PC-Agent: A Hierarchical Multi-Agent Collaboration Framework for Complex Task Automation on PC
Haowei Liu, Xi Zhang, Haiyang Xu, Yuyang Wanyan, Junyang Wang, Ming Yan, Ji Zhang, Chunfeng Yuan, Changsheng Xu, Weiming Hu, Fei Huang
TL;DR
PC-Agent tackles the challenge of automating complex PC productivity tasks by introducing an Active Perception Module for fine-grained on-screen sensing and a hierarchical multi-agent framework that decomposes decision-making into Instruction-, Subtask-, and Action-level steps, augmented by a Reflection Agent for dynamic error handling. The combination of precise perception (A11y-based and text extraction with OCR) and structured collaboration (Manager, Progress, Decision agents) enables robust long-horizon task execution across multi-app workflows. Empirical evaluation on the PC-Eval benchmark shows substantial gains over prior methods, with PC-Agent achieving a Subtask SR of 76.0% and an overall Success Rate of 56.0%, outperforming UFO and Agent-S by 44% and 32% in SR, respectively. These results demonstrate improved reliability and practicality of GUI-driven PC task automation and establish PC-Eval as a realistic benchmark for future GUI agents.
Abstract
In the field of MLLM-based GUI agents, compared to smartphones, the PC scenario not only features a more complex interactive environment, but also involves more intricate intra- and inter-app workflows. To address these issues, we propose a hierarchical agent framework named PC-Agent. Specifically, from the perception perspective, we devise an Active Perception Module (APM) to overcome the inadequate abilities of current MLLMs in perceiving screenshot content. From the decision-making perspective, to handle complex user instructions and interdependent subtasks more effectively, we propose a hierarchical multi-agent collaboration architecture that decomposes decision-making processes into Instruction-Subtask-Action levels. Within this architecture, three agents (i.e., Manager, Progress and Decision) are set up for instruction decomposition, progress tracking and step-by-step decision-making respectively.
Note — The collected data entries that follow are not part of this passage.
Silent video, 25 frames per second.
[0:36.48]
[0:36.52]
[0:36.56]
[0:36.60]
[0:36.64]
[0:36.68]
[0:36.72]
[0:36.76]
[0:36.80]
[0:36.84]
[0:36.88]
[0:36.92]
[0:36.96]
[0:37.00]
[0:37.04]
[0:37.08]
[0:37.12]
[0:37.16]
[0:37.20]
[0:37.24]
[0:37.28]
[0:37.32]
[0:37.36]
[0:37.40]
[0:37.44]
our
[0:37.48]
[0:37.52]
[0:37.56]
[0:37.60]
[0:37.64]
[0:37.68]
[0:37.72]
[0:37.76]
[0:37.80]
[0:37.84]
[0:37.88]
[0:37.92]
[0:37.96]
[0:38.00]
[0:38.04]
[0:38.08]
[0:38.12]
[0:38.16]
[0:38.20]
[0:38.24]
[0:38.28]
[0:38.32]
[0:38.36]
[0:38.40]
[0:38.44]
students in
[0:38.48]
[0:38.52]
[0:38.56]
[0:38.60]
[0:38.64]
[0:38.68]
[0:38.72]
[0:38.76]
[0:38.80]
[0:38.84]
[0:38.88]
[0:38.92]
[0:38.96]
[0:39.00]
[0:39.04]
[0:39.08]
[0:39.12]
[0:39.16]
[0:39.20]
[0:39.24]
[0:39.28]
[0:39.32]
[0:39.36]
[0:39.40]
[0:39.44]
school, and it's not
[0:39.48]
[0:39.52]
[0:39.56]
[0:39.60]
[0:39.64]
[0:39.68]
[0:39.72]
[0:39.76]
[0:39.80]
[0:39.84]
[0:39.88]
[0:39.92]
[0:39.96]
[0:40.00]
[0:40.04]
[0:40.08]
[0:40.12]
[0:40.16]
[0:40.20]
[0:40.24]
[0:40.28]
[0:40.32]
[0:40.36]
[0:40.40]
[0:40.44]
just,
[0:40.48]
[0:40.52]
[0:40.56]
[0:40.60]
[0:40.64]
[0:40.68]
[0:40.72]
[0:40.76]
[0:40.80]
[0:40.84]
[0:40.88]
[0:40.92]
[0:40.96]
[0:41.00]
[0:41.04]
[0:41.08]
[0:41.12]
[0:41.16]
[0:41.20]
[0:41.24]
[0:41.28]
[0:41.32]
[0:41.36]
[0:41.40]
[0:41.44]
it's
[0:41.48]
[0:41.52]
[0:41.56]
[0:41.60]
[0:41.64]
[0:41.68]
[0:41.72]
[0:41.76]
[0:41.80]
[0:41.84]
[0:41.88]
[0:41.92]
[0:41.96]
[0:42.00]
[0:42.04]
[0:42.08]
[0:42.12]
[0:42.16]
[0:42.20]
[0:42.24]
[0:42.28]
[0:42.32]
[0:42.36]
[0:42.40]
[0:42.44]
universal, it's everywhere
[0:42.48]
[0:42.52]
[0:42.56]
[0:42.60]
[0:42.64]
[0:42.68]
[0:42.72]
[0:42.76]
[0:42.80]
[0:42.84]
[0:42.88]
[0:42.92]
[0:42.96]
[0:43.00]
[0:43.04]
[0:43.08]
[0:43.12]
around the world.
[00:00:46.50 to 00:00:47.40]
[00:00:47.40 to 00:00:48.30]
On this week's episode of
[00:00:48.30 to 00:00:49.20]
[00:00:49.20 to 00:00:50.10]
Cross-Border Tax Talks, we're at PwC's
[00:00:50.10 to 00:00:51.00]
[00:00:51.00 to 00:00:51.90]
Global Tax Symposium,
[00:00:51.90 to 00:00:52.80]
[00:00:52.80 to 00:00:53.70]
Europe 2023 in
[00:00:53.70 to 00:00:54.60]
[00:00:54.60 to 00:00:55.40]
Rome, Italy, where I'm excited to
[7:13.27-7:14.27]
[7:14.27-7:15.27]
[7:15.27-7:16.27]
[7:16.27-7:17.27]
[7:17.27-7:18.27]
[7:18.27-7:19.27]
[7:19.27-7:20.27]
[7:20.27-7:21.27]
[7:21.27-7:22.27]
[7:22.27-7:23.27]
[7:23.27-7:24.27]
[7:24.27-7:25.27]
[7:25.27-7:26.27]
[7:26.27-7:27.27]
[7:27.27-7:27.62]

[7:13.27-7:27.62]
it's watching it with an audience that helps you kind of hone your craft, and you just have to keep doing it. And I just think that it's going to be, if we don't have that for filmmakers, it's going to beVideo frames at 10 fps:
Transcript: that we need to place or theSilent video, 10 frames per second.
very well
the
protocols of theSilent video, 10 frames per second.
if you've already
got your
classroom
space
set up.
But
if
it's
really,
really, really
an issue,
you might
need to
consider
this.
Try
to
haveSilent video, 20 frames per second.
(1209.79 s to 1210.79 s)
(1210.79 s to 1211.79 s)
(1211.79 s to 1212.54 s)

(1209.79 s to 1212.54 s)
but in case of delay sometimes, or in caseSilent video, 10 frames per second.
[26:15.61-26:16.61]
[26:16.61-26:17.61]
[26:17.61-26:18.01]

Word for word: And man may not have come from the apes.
Additionally, a Reflection agent is adopted to enable timely bottom-up error feedback and adjustment. We also introduce a new benchmark PC-Eval with 25 real-world complex instructions. Empirical results on PC-Eval show that our PC-Agent achieves a 32% absolute improvement of task success rate over previous state-of-the-art methods. The code is available at https://github.com/X-PLUG/MobileAgent/tree/main/PC-Agent.